Itulah yang dikenal dengan efek oportunisme regulasi. Tapi tunggu dulu, apa semua ini gara-gara PPN saja atau ada sesuatu yang lebih licik di balik layar?
Apa Itu Efek Oportunisme Regulasi?
Nah, istilah ini mungkin nggak sering kamu dengar, tapi efeknya bisa kamu rasakan. Begini penjelasannya: ketika ada perubahan regulasi, seperti kenaikan PPN, beberapa pelaku usaha memanfaatkan momen ini buat menaikkan harga barang atau jasa mereka.
Nggak peduli barang itu barang mewah atau bukan, asal ada alasan untuk naik, ya naik. Kadang-kadang alasannya masuk akal, tapi sering kali lebih mirip alibi saja.
Contohnya, tukang bakso gerobakan dekat rumah saya. Sebelumnya, harga per mangkuk cuma Rp10.000. Kemarin waktu saya beli jadi Rp11.000. Alasannya? "PPN naik, Mas."
Padahal kalau dipikir-pikir, apa hubungannya PPN 12 persen sama harga bakso yang dari dulu nggak pernah kena pajak barang mewah? Emangnya baksonya dibikin dari daging wagyu?

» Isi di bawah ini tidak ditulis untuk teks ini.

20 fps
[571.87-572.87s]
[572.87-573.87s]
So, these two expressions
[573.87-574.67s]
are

Barang Bukan Mewah, Tapi Harga Ikutan Naik
Yang paling bikin gemas, kenaikan ini nggak cuma terjadi di barang yang memang seharusnya dikenai pajak tinggi. Produk yang sehari-hari kita anggap biasa saja terkena juga imbasnya. Ini barang-barang kebutuhan harian, lho, bukan barang mewah kayak tas branded atau mobil sport.
Ada yang bilang, "Ah, itu kan cuma seribu dua ribu perak lebih mahal." Tapi kalau dihitung-hitung, pengeluaran sehari-hari bisa jadi membengkak tanpa disadari.

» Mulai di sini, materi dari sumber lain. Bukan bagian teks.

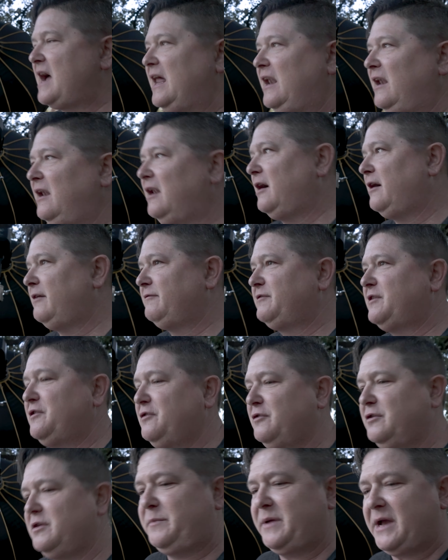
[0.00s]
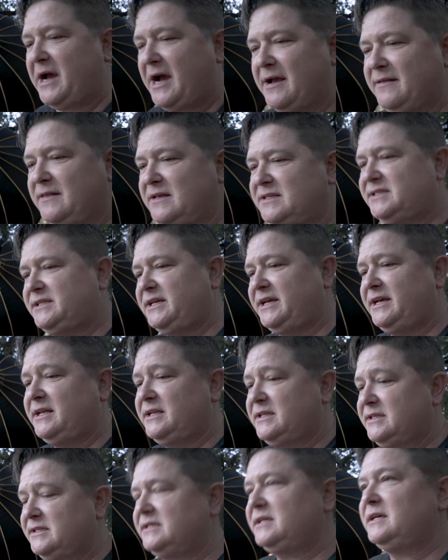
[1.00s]
I love to do the behind the
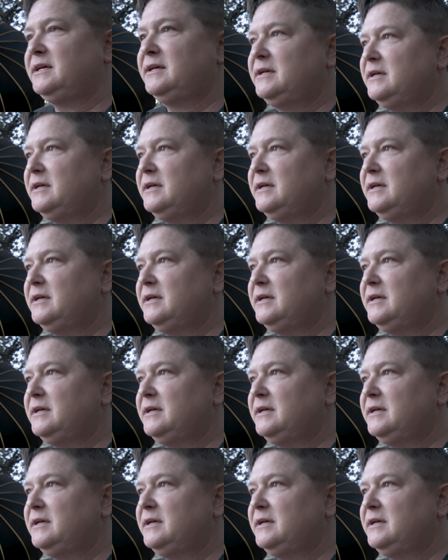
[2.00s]
scenes.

Masalahnya bukan cuma soal uang. Rasanya kayak dibohongi diam-diam, karena kenaikan ini sering nggak transparan. Kamu bayar lebih mahal, tapi nggak tahu kenapa.
Siapa yang Diuntungkan?
Di sinilah oportunisme regulasi bermain. Akan ada banyak pihak yang memanfaatkan momen ini untuk menaikkan harga dan menyalahkan kenaikan PPN. Padahal, sebagian besar margin keuntungan mereka sebenarnya masih aman-aman aja.